Repeat each record below exactly, dropping the pictures.

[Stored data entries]
---
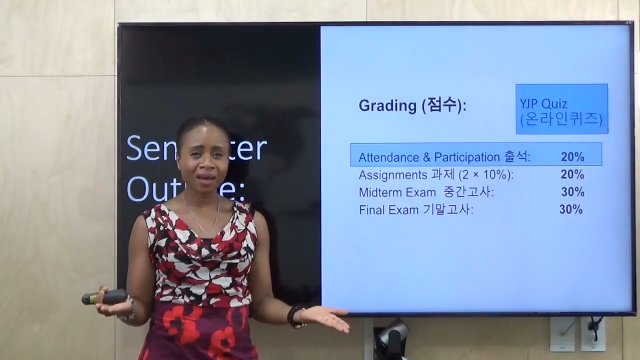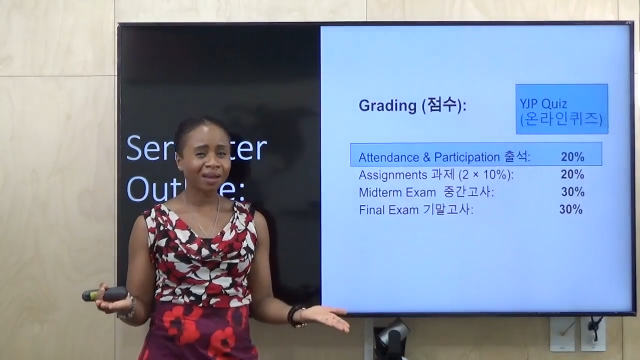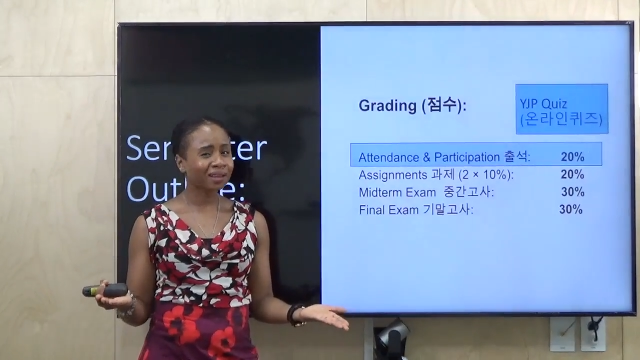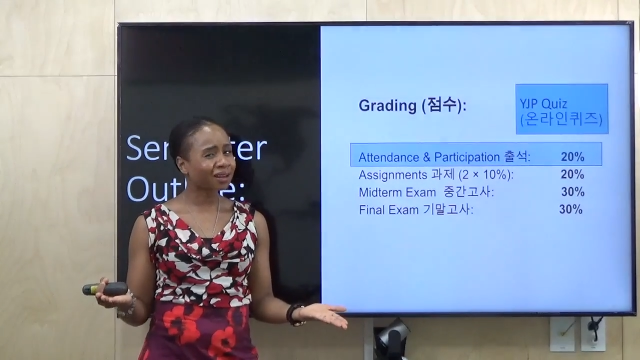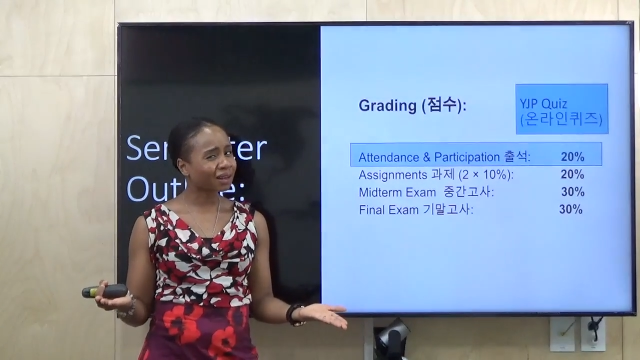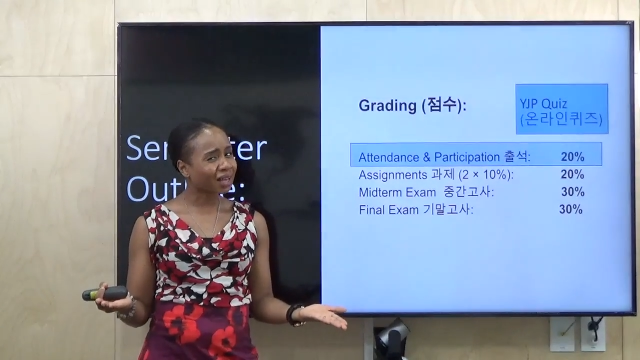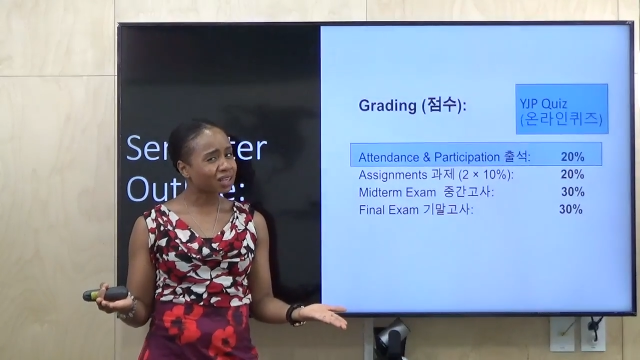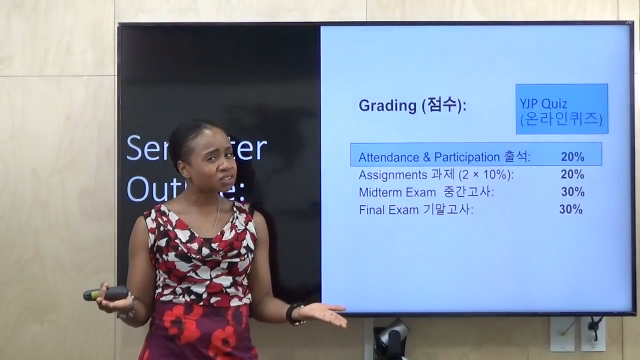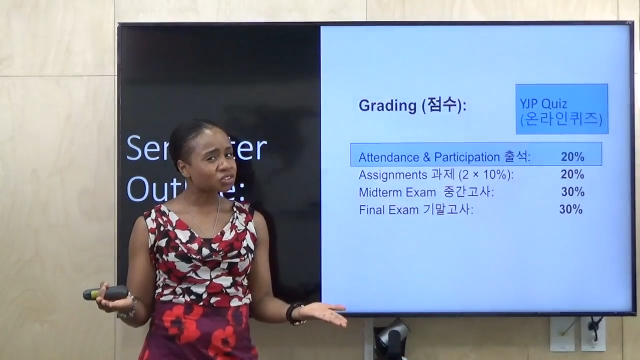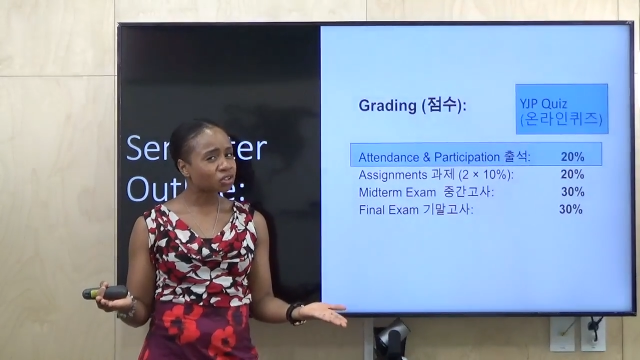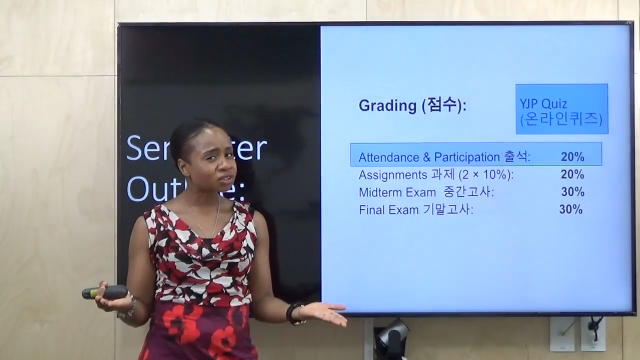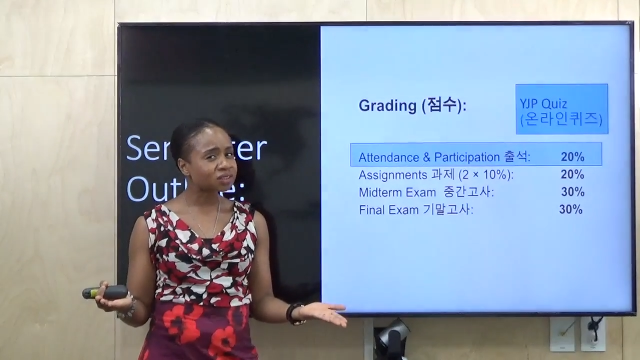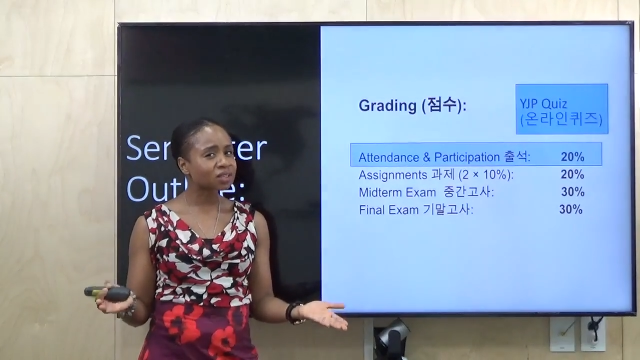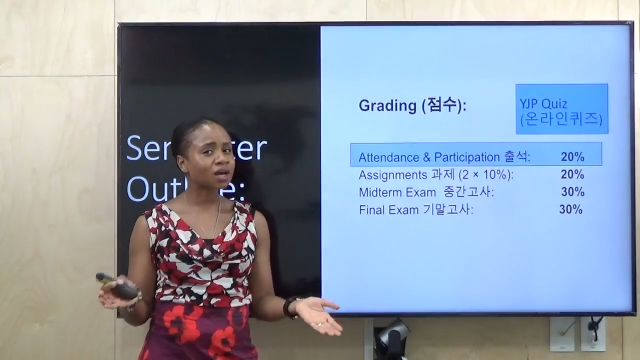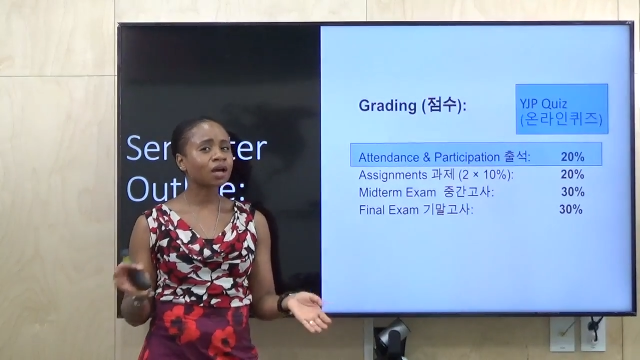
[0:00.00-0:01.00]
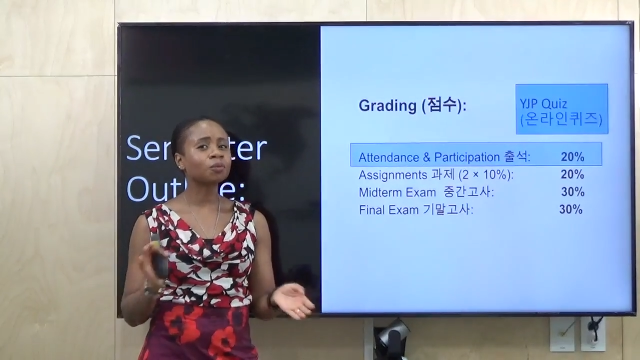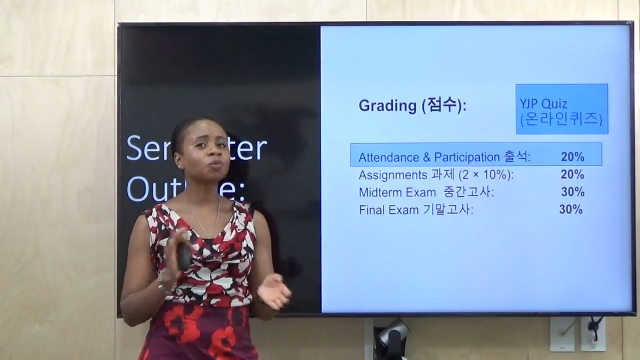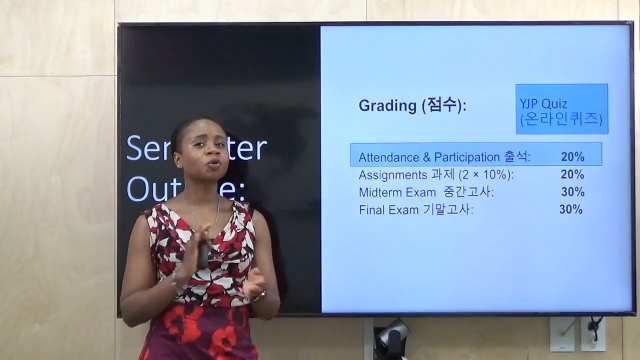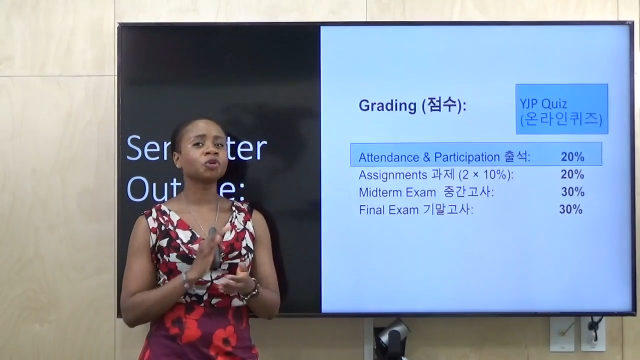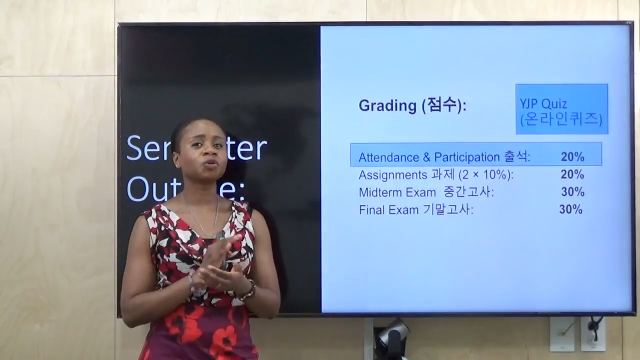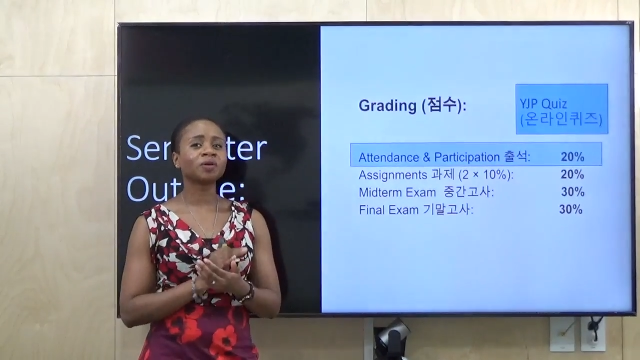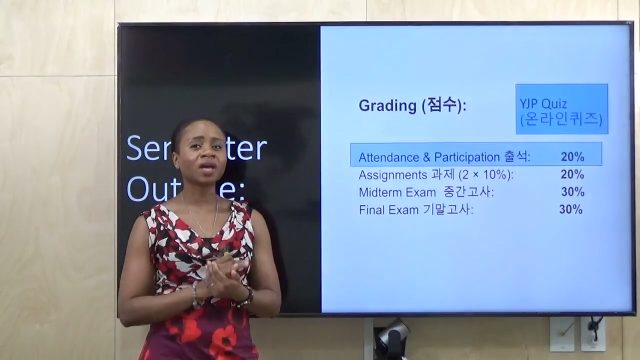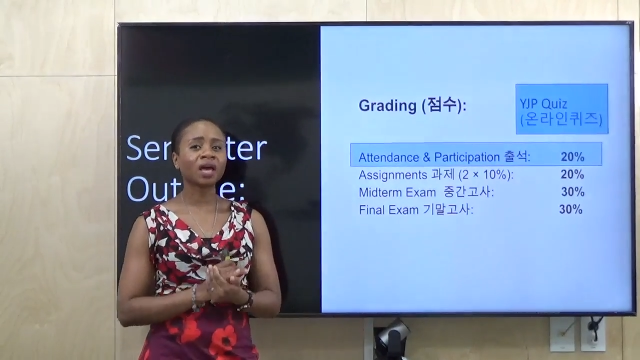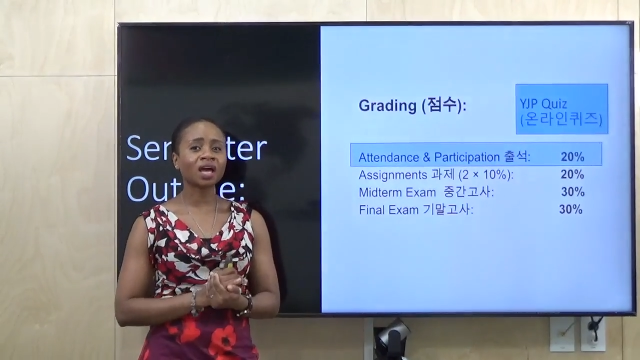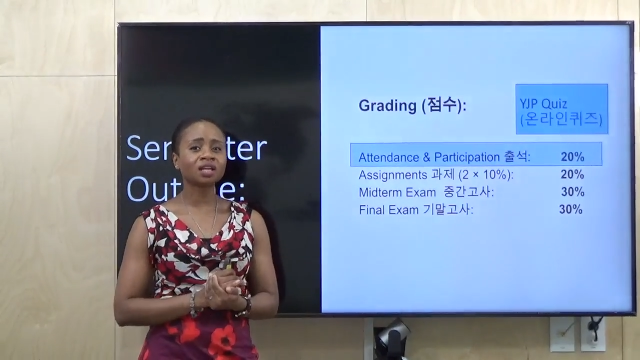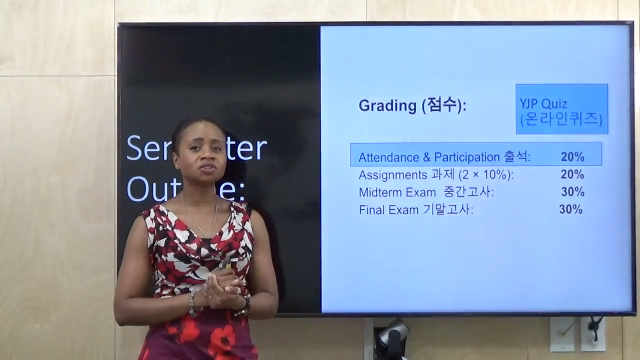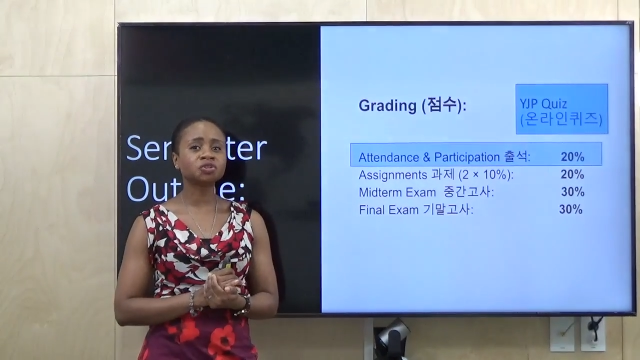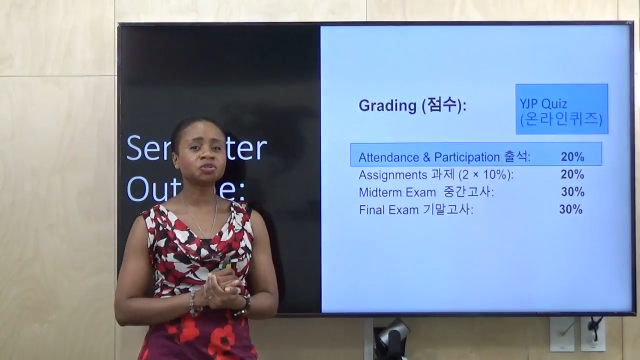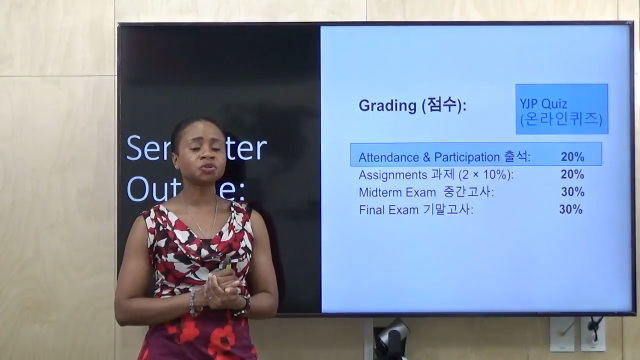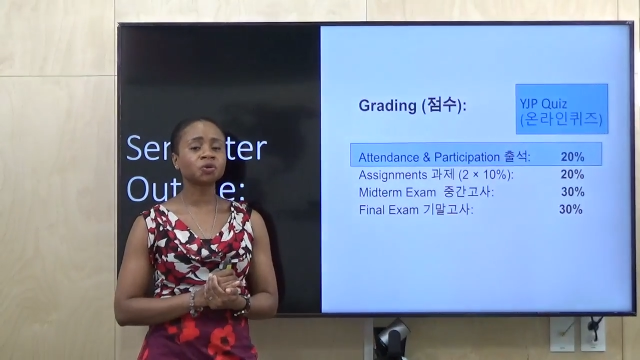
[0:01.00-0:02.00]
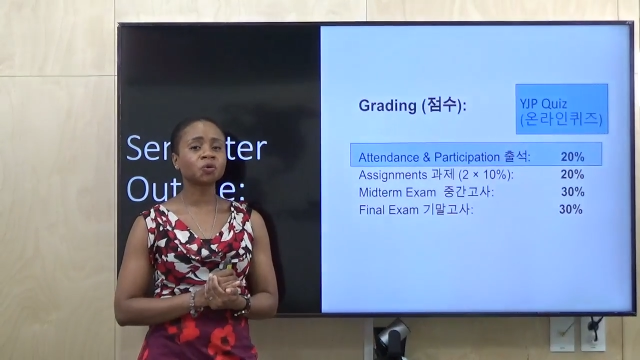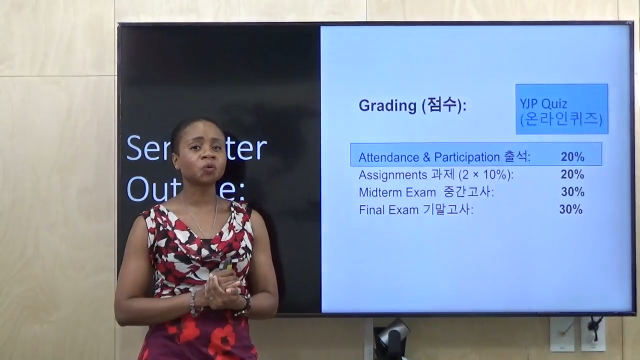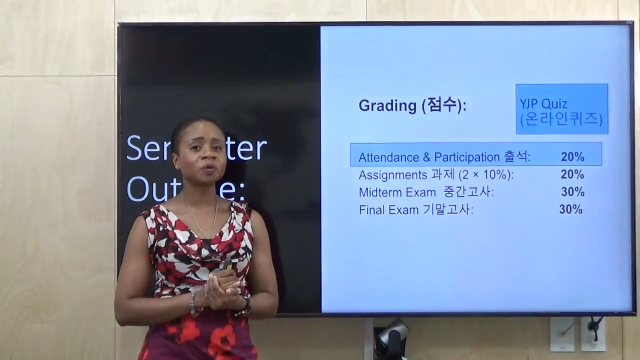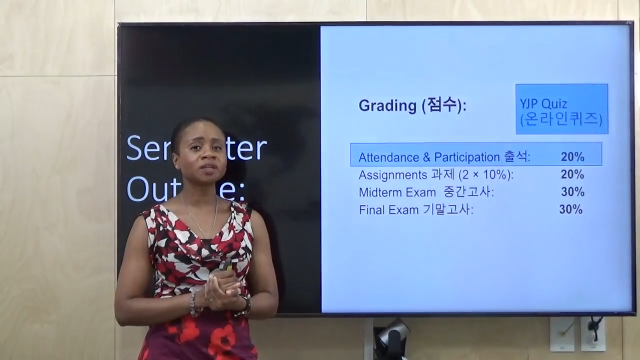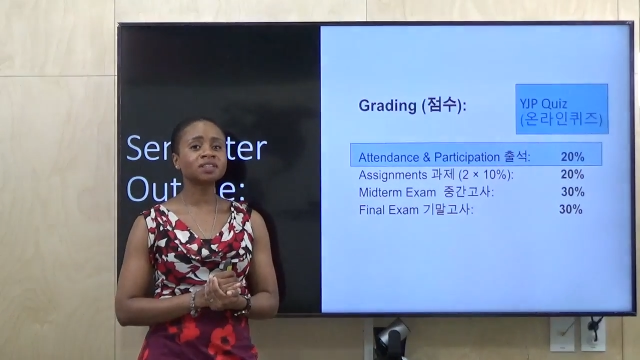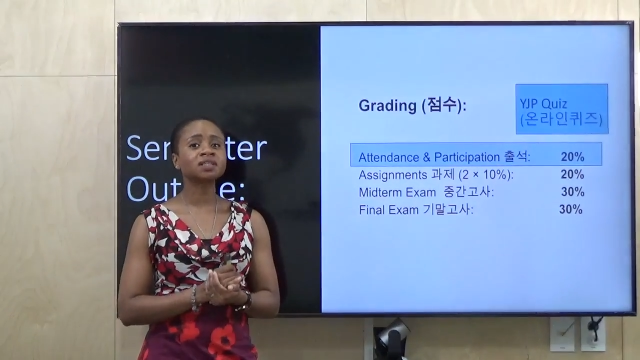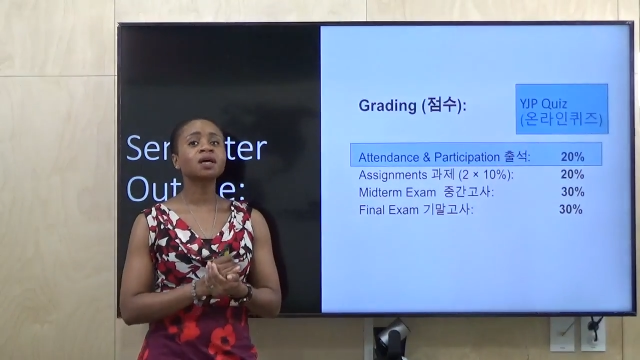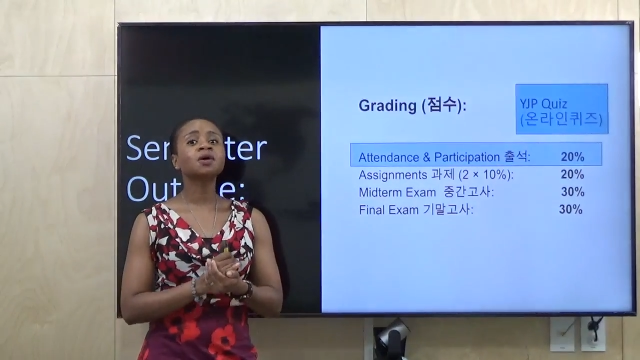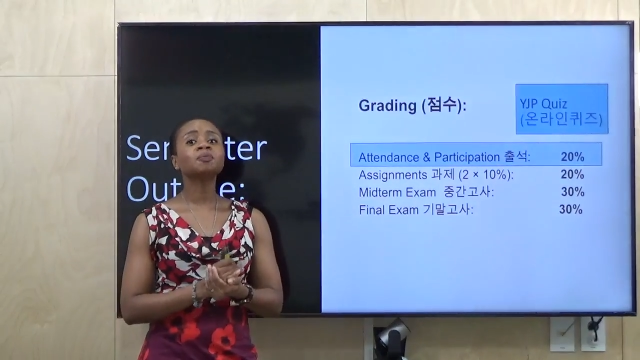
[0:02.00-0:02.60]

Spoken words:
at class on time or you can't do a quiz,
---
## TASK OUTPUT
[0:00.00-0:01.00]
[0:01.00-0:02.00]
[0:02.00-0:02.60]

Spoken words:
at class on time or you can't do a quiz,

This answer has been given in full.